High-Efficiency Superconducting Diode Could Change Chips Forever

Chip
(Image credit: Shutterstock (128298095))

With all the rage on superconductors zipping through the news (looking at you, LK-99), it's sometimes easy to let other stories fly under the radar. But science happens everywhere, all the time: now, a research team with the Massachusetts Institute of Technology (MIT) has developed a superconducting device that they say will bring improved energy and thermal efficiency to electronics. Their work was published in an online issue of Physical Review Letters.

Like LK-99 (which is still going through a messy replication and peer-review process), the MIT-designed diode (a kind of switching device) is still in its design infancy. Yet even so, Jagadeesh Moodera (lead author) et al. say this diode is already twice as efficient as previous diode architectures when it comes to carrying current (and preventing losses), with ample design room left to improve its characteristics.

It could even impact quantum computing. And in fact, this development came as a serendipitous discovery as the team looked into Majorana fermions, one of the building blocks of topological qubits, a yet-to-be-vindicated qubit design that's been pursued by none other than Microsoft. The team soon realized their Majorana-inspired work on superconducting diodes could be easily transferred into the realm of classical (i.e., non-quantum) circuits.

MIT-designed diode (lateral cut)

In the above design, MIT's diode consists of a ferromagnetic strip (pink) atop a superconducting thin film (grey). The team also identified the key factors behind the resulting current that travels in only one direction, with no resistance. (Image credit: MIT)

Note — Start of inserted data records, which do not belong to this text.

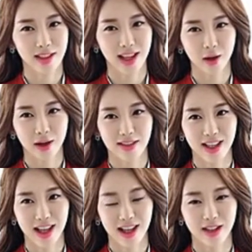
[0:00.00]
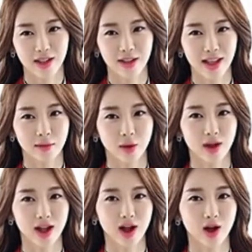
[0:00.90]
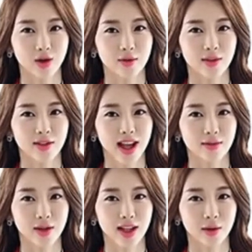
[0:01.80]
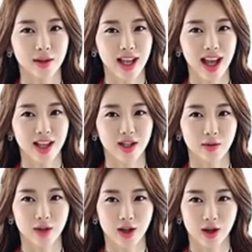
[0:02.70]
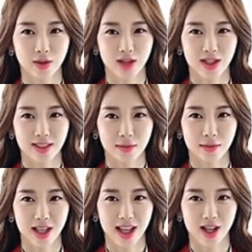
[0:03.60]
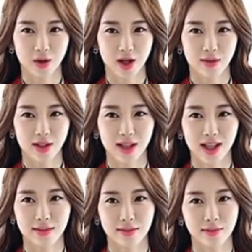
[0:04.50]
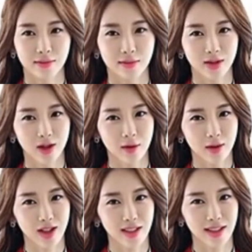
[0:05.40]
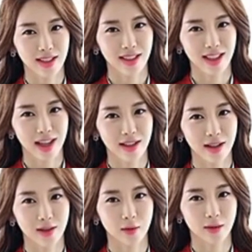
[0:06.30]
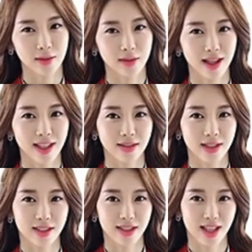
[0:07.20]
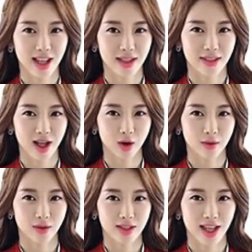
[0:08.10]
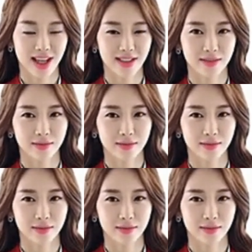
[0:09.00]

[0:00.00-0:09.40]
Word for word: Nếu anh chị đang cần tìm mua đất ở khu vực này vui lòng liên hệ chúng tôi hỗ trợ xem dự án quý vị nhé. Chúng tôi xin chia sẻ thêm thông tin về tiềm năng dự án tại khu vực này.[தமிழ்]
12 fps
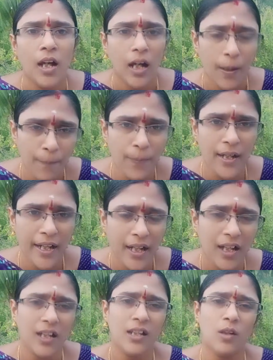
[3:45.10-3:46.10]
அப்படி
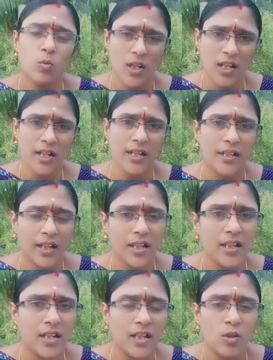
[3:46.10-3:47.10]
அந்த உடலை
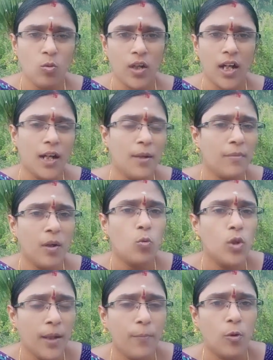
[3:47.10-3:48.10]
தேர்ந்தெடுத்து ஒரு ஆன்மா
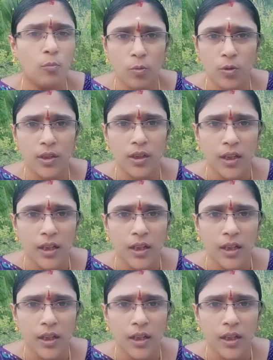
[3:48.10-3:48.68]
உள்ளே போகும்போதுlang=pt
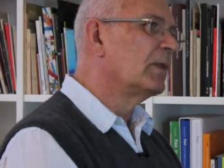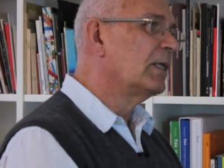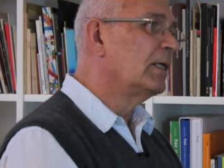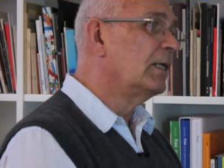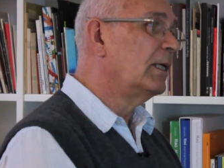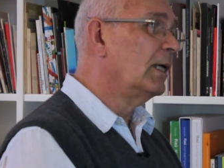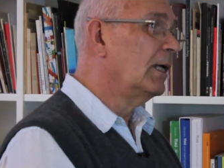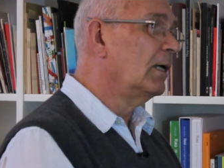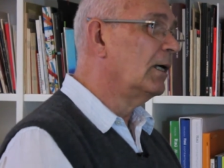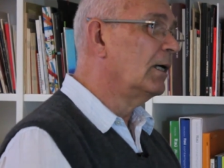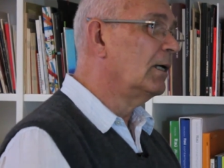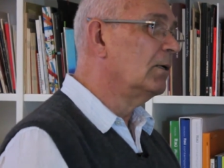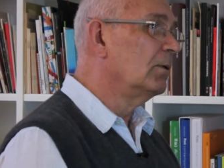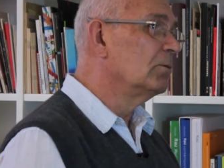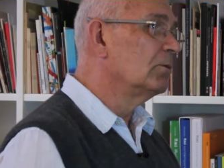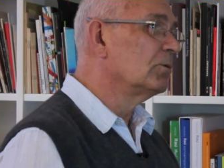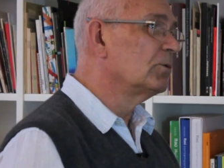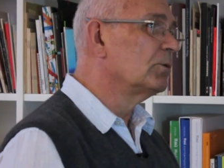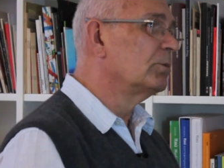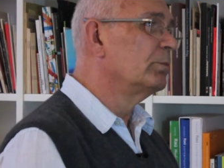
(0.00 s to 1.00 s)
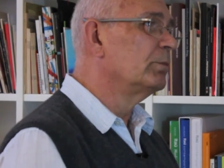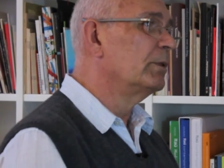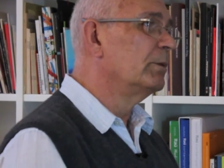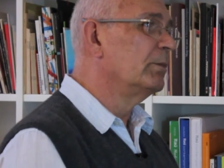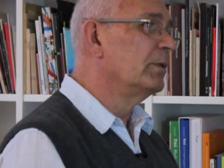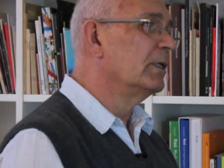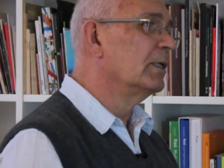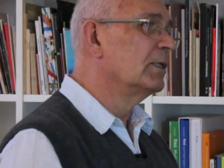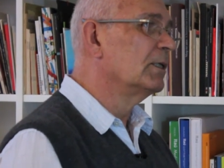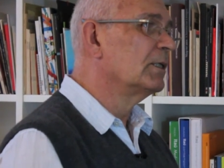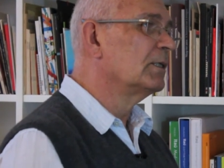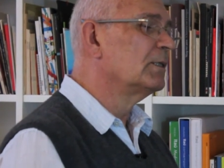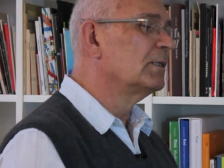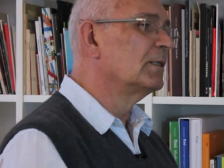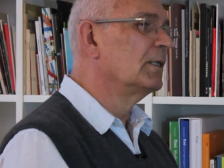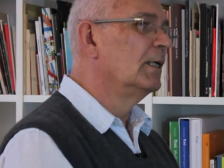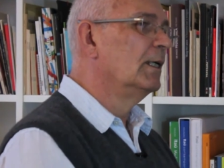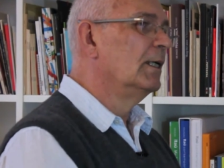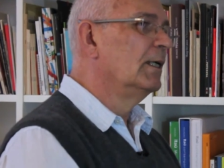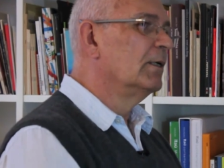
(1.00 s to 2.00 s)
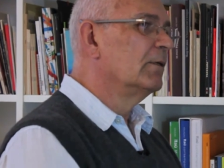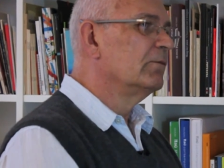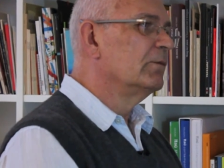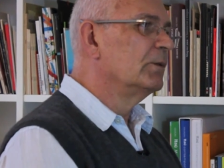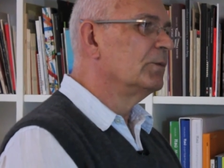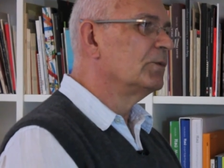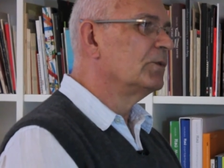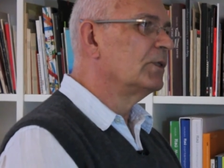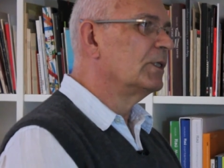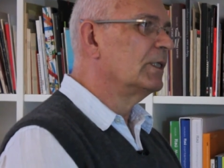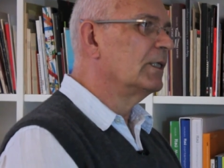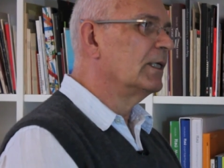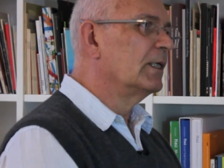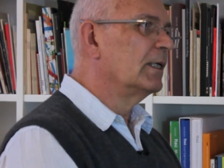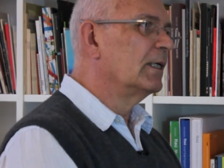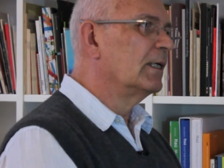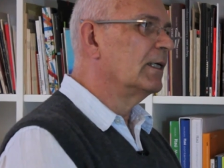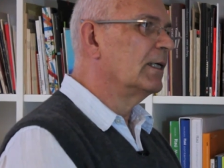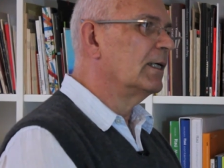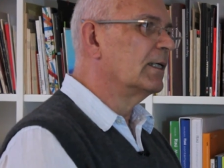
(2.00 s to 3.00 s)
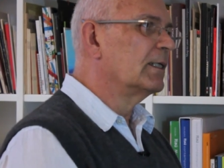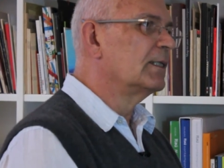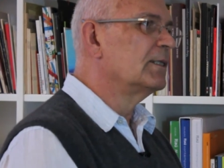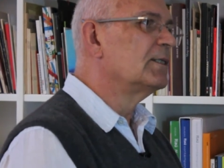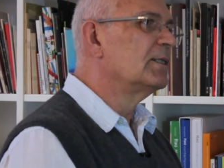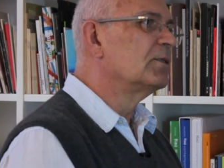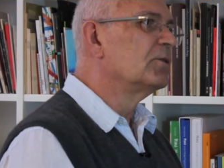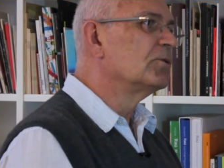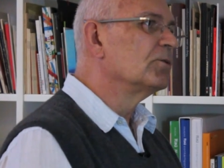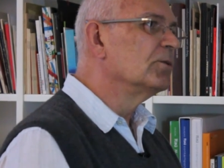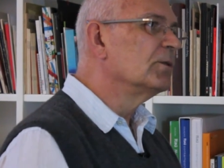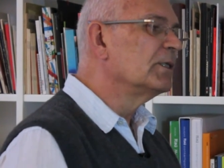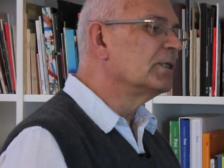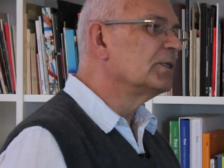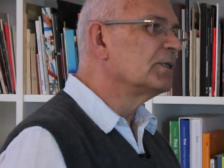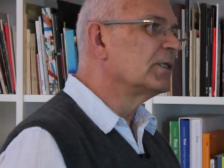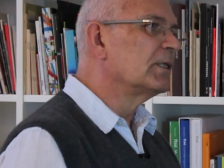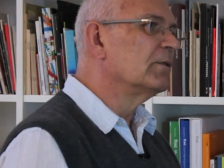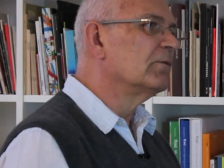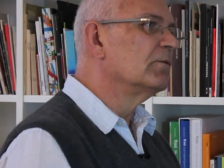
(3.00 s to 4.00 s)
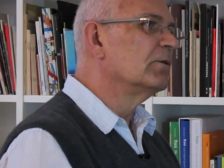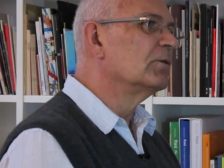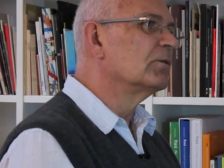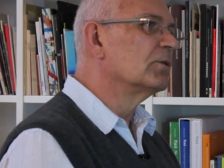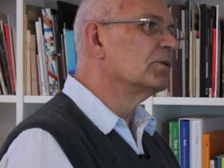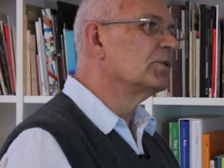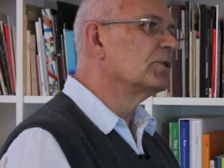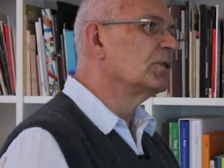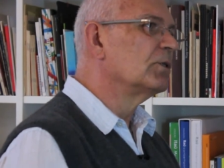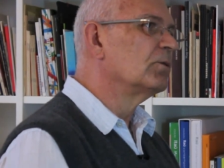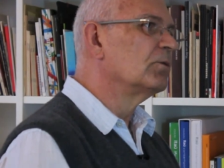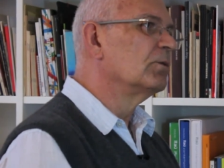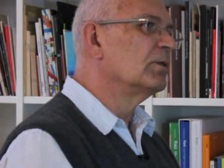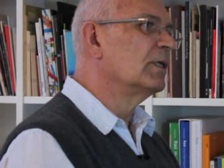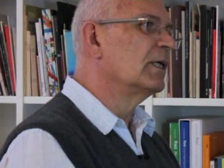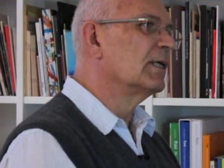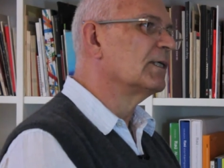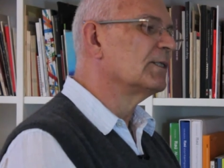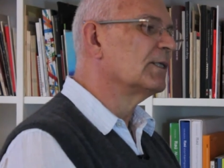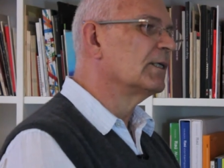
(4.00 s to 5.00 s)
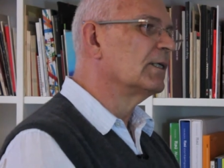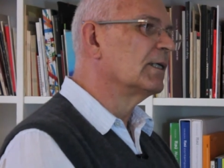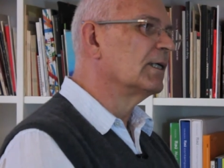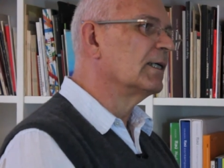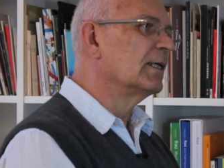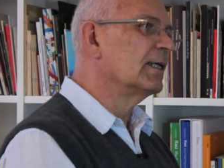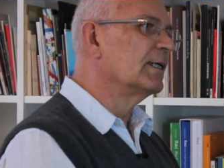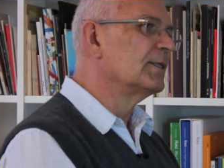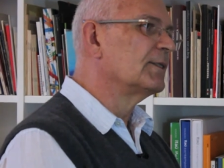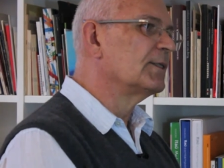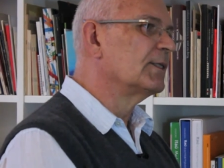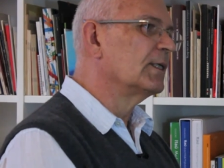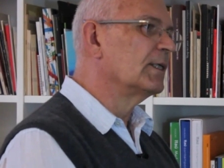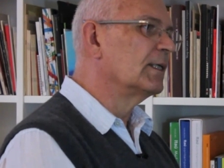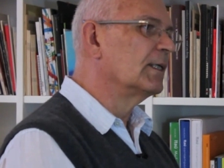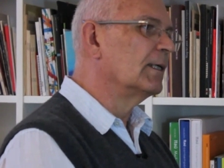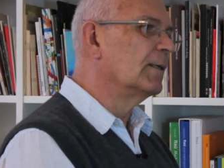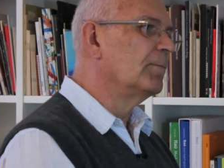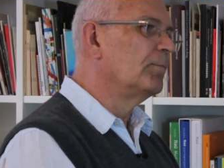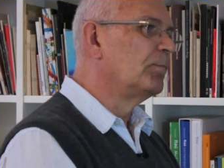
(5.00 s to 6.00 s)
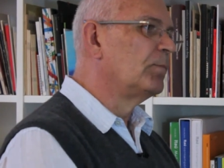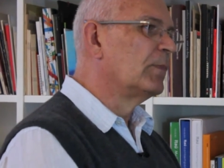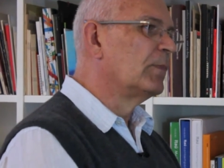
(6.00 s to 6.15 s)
E é as primeiras, vamos dizer, aquisições que vão constituir essa, essa,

Diodes are a crucial part of any chip, and are an integral part of a circuit's design. While transistors are frequently used to amplify input signals from low resistance circuits to high resistance circuits within the chip, diodes can be used as either voltage stabilizers or as one-way valves (in that they only allow current to flow in one direction). It seems that either of those applications would benefit from this new superconducting design.

With chip design being forcefully constrained by the amount of heat generated by electrical losses (a bottleneck that's seen increasingly more complex transistor designs and new cooling technologies that deal with these issues in a limited manner), the benefits of lossless diodes in improving computing and thermal efficiency shouldn't be underestimated.

All the hallmarks of a superconductor were required to make the super-efficient diodes. The MIT research team showed that tiny differences between the edges of the diode devices could be optimized (by adding serrated edges, or applying other deformations). That's why the design is still open for optimization: the amount of possible design variations is enormous, and there's only so much time to find what the best asymmetrical configuration is. 

The design quirk shows that even microscopic differences in materials can result in disproportionate results. These diodes also have superconducting hallmarks such as the Meissner effect and the ability to lock into pre-existing magnetic fields (known as flux pinning).

Speaking with SciTechDaily, Philip Moll (Director of the Max Planck Institute for the Structure and Dynamics of Matter in Germany and not involved in the research) said that the MIT team's paper showcases how superconducting diodes are now an "entirely solved problem from an engineering perspective". He also added that the record efficiencies showcased by the design were hit "without even trying", with structures being "far from optimized yet". That sounds like perfectly smart (although still hard) science.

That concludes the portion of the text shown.